Так пели девушки под яркой огромной радугой у калитки московского огорода, где блистали лужи между свежими черными грядами, и сладкий запах земли веселил душу.[48]
ХІ. Старина
У меня был знакомый монах, отец Тарасий, молодой человек лет двадцати шести. Не Алеша Карамазов, а здоровая, не истерическая, не Карамазовская душа. Он был гимназистом, потом вместо университета пошел в академию и в монастырь, однако не без влияния Достоевского. У него были светлые, энергичные планы служения народу в монашеской рясе, и он их осуществлял, насколько это было возможно в те жестокие дни. Он служил на Челябинском переселенческом пункте; бывал и на других послушаниях, но всегда только там, где кипела простонародная жизнь. Если бы не тогдашние церковные власти, он был бы счастливейшим человеком в России. Он был рожден проповедником, и слово его, как жемчуг, светило и свободно катилось навстречу сердцам. Но горе в том, что в те дни не нужны были властям горение и красноречие простого монаха, и бедный мой отец Тарасий погиб, – сам себя убил, не выдержал, изнемог, ушел.
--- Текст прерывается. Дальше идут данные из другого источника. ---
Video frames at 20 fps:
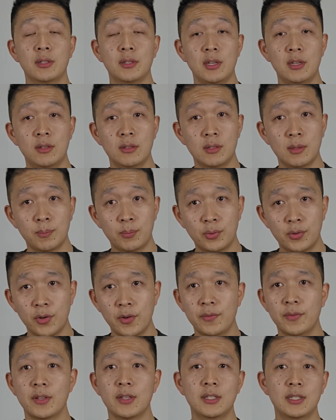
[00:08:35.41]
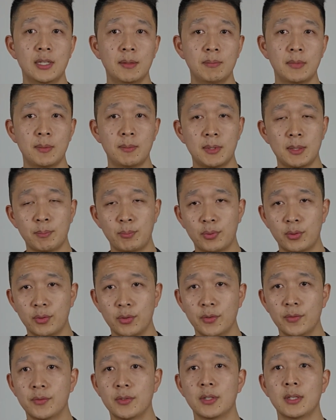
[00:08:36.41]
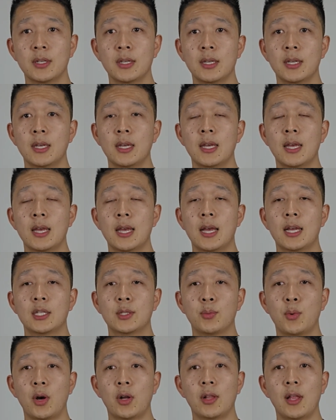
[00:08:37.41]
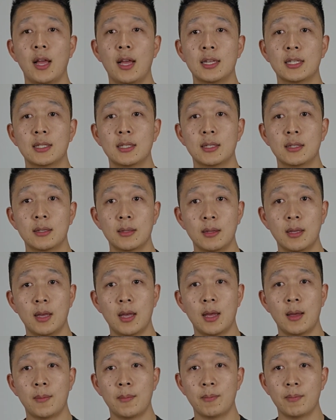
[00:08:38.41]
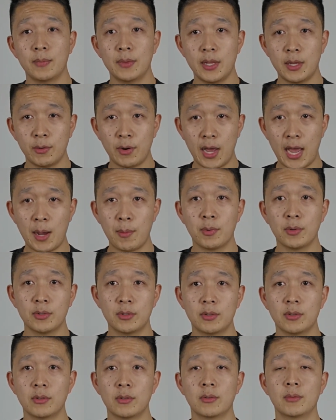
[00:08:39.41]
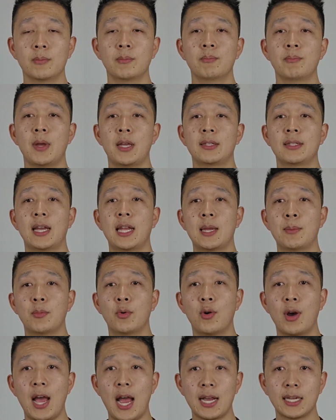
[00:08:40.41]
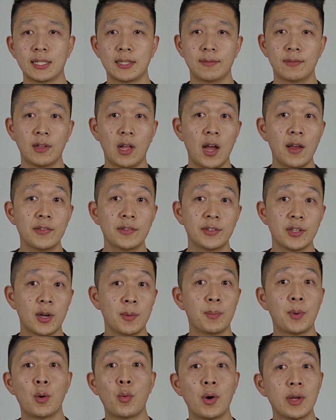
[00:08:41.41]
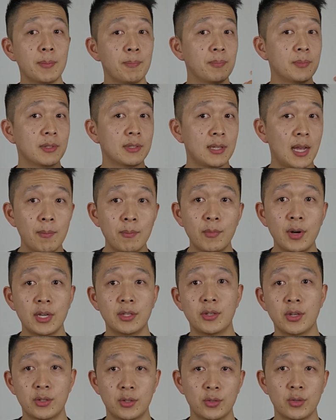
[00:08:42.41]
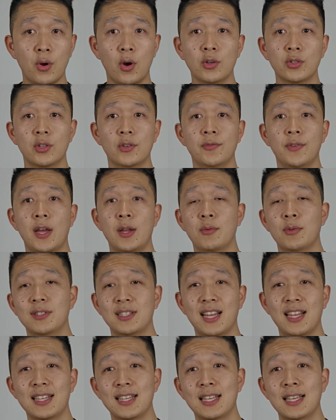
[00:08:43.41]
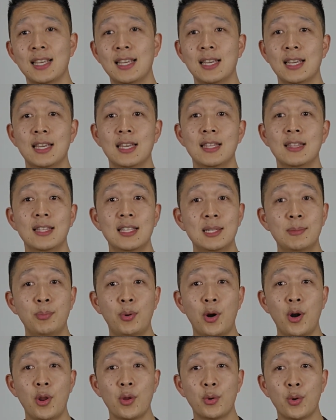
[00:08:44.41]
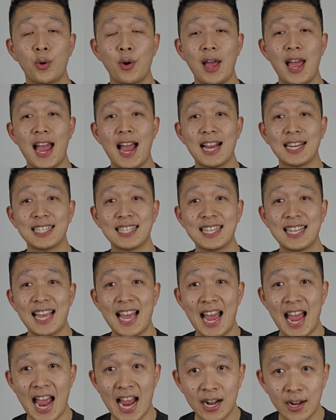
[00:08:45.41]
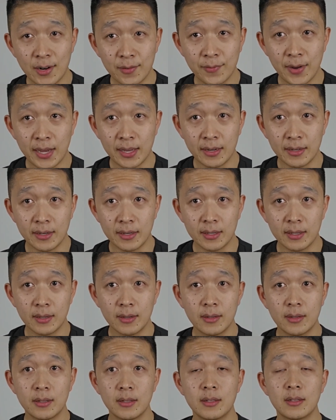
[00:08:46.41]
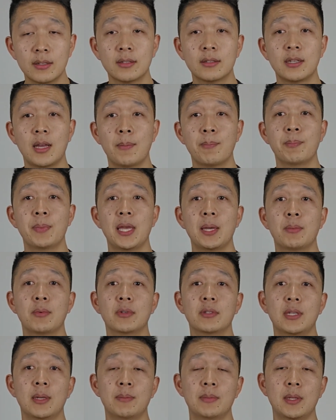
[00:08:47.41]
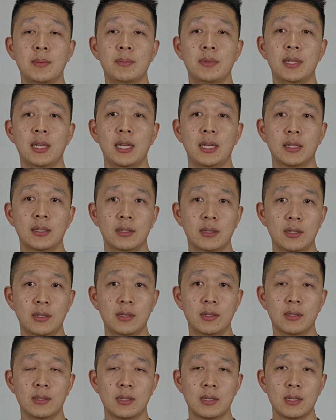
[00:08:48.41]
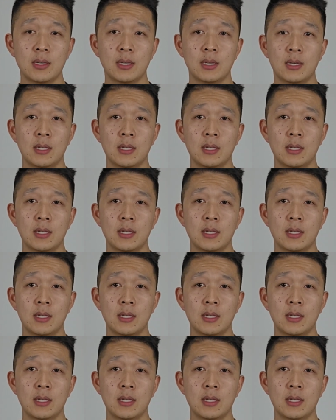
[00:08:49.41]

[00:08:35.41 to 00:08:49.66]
conditions improved, symptoms improved, as well as they were able to maintain a more active lifestyle. But what some researchers also found was that this protocol actually aggravated some people's symptoms and conditions.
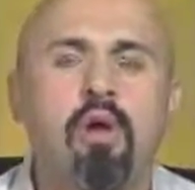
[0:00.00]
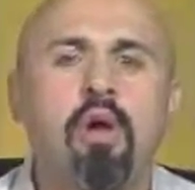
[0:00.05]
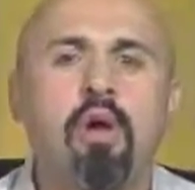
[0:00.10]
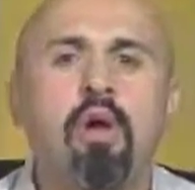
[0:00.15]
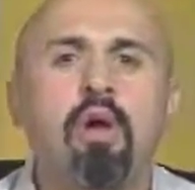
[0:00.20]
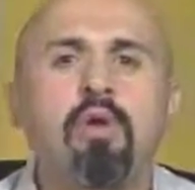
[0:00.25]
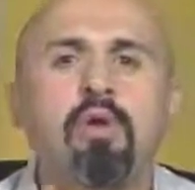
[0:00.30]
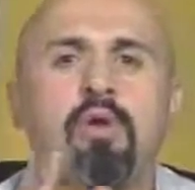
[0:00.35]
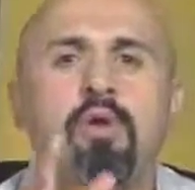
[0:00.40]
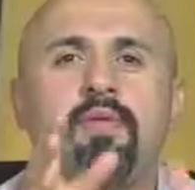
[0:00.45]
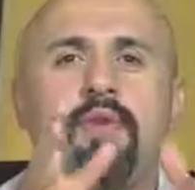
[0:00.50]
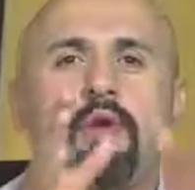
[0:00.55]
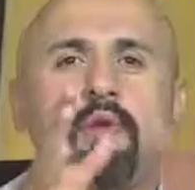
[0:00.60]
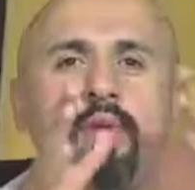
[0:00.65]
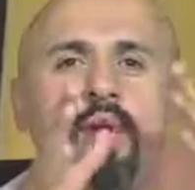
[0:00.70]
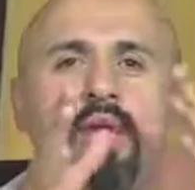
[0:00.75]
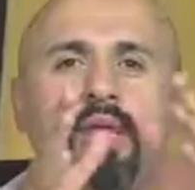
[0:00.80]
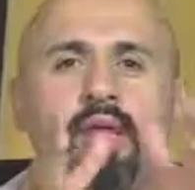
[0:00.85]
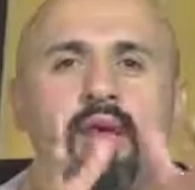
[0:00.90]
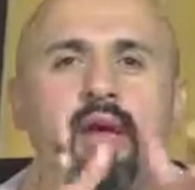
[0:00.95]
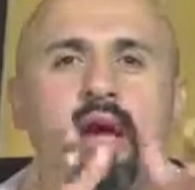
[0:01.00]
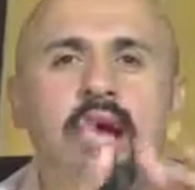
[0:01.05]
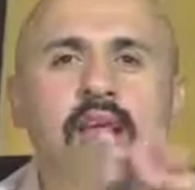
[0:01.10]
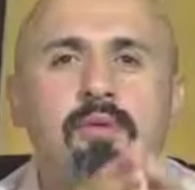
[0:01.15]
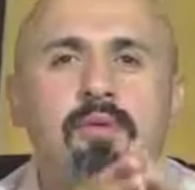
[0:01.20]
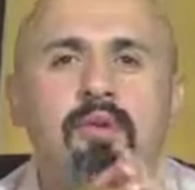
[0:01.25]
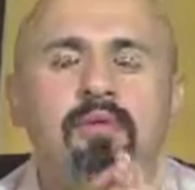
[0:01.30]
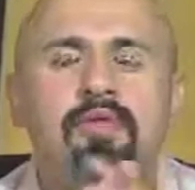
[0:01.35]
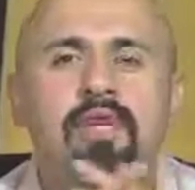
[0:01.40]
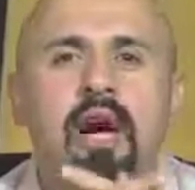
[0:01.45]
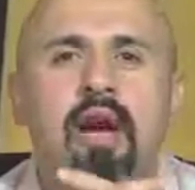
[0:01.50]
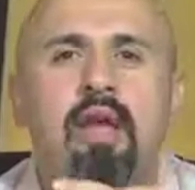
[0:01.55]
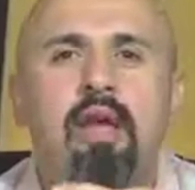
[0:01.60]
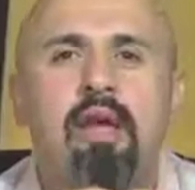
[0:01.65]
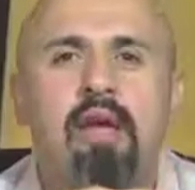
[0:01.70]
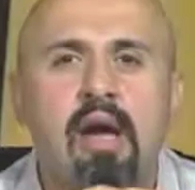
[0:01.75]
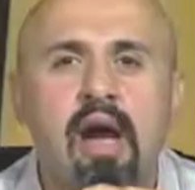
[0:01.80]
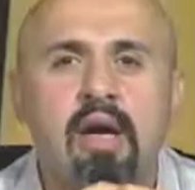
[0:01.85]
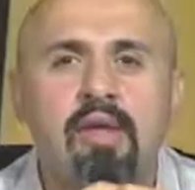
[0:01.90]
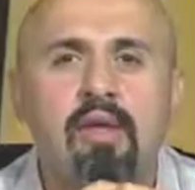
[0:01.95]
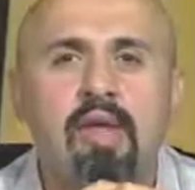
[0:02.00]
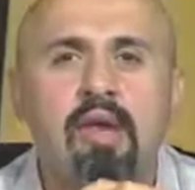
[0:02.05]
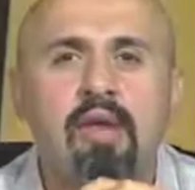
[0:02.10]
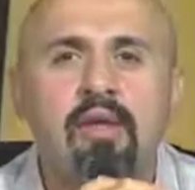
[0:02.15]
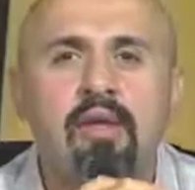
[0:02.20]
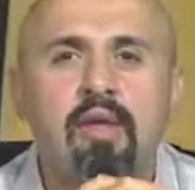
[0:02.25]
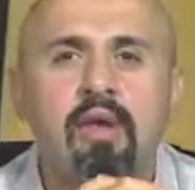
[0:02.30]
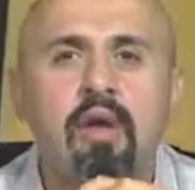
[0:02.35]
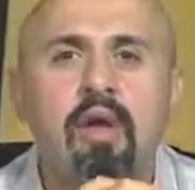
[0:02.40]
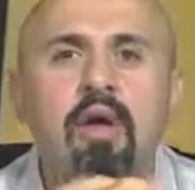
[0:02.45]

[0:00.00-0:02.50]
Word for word: So if you read the Gospel of John in context,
Помню, как сейчас, темный ноябрьский день, когда он водил меня в Заиконоспасском монастыре по просторным, холодным храминам, которые видели Симеона Полоцкого и его друга, царя Алексея, и сына Тишайшего, Феодора, и героическую юность Михаила Ломоносова.
Вы, москвичи, идущие и едущие по Театральной Площади, многие ли из вас бросают взгляд на древние здания за белой стеной Китай-города, на старинные маленькие окна Заиконоспасского монастыря?
Да, «мы ленивы и не любопытны», потому что так долго были рабами. У раба нет ни прошлого, ни настоящего.
В сумерках ноябрьского дня едва различимы были на стенах темные портреты Феодора и Симеона Полоцкого, ученого монаха, оплакавшего смерть своего тишайшего друга в двенадцати плачах. В этих просторных храминах проходили и чинно сидели люди в парче и бархате и в суровых монашеских рясах. Золототканные одежды рдели в свете восковых свечей, медленны и важны были движения и речи. Здесь говорили о старой и новой вере, об Антихристе, о беспокойном протопопе, о том, что у царицы на Верху; говорили про береженье младых царевичей, про учительных людей и посольских подьячных; толковали об игре в зернь, об обедах и молебнах, о праздниках родильных и крестильных, о поездке жениха ударить челом к царю; говорили о романее, о меде вишневом, об яствах именинных во сто блюд; о сыске и расправе меж дворовых людей и крестьян опального боярина…
Минуло время, пронесся бурею Петр. Немцы-иноземцы царили и помыкали Русью при ленивой, глупой Анне.
По тем же палатам шагал в те дни рослый студент славяно-латинской академии, северянин с острым зрением морехода и с звонкой двинской речью. По этим темным переходам с коварными ступеньками шагал он, холодный и голодный, – «на денежку хлеба и на денежку квасу», – шагал неутомимо, твердо веря, что «все трудами приобрести возможно». И выйдя отсель, из этих допетровских храмин, шагал он дальше, увидел Европу, повенчался с ее наукой любовью, которая сильнее смерти, подружился с вольной мыслью 18-го века и вернулся на родину поднять на свои плечи труды исполина.
«Мы ленивы и не любопытны», жалкие недавние рабы! Как способны мы не знать, не видеть, не помнить, не любить! Не чтим той площади, где наш гений проспал на морозе первую свою ночь в Москве на обшевнях у Рыбного Ряда, где ранним утром, волнуясь перед неизвестным, в слезах слушал звон колоколов и молился на золотые кресты Блаженного. Равнодушно проходим мимо этого древнего здания за белой стеной Кита-города, где одиноко и гордо, как спартанец, голодал Михайло Ломоносов.
Помню тот хмурый ноябрьский день, когда задумчивый монах водил меня по пустынным хоромам, и мы тихо беседовали о тенях прошлого, живущих в этих древних переходах и палатах.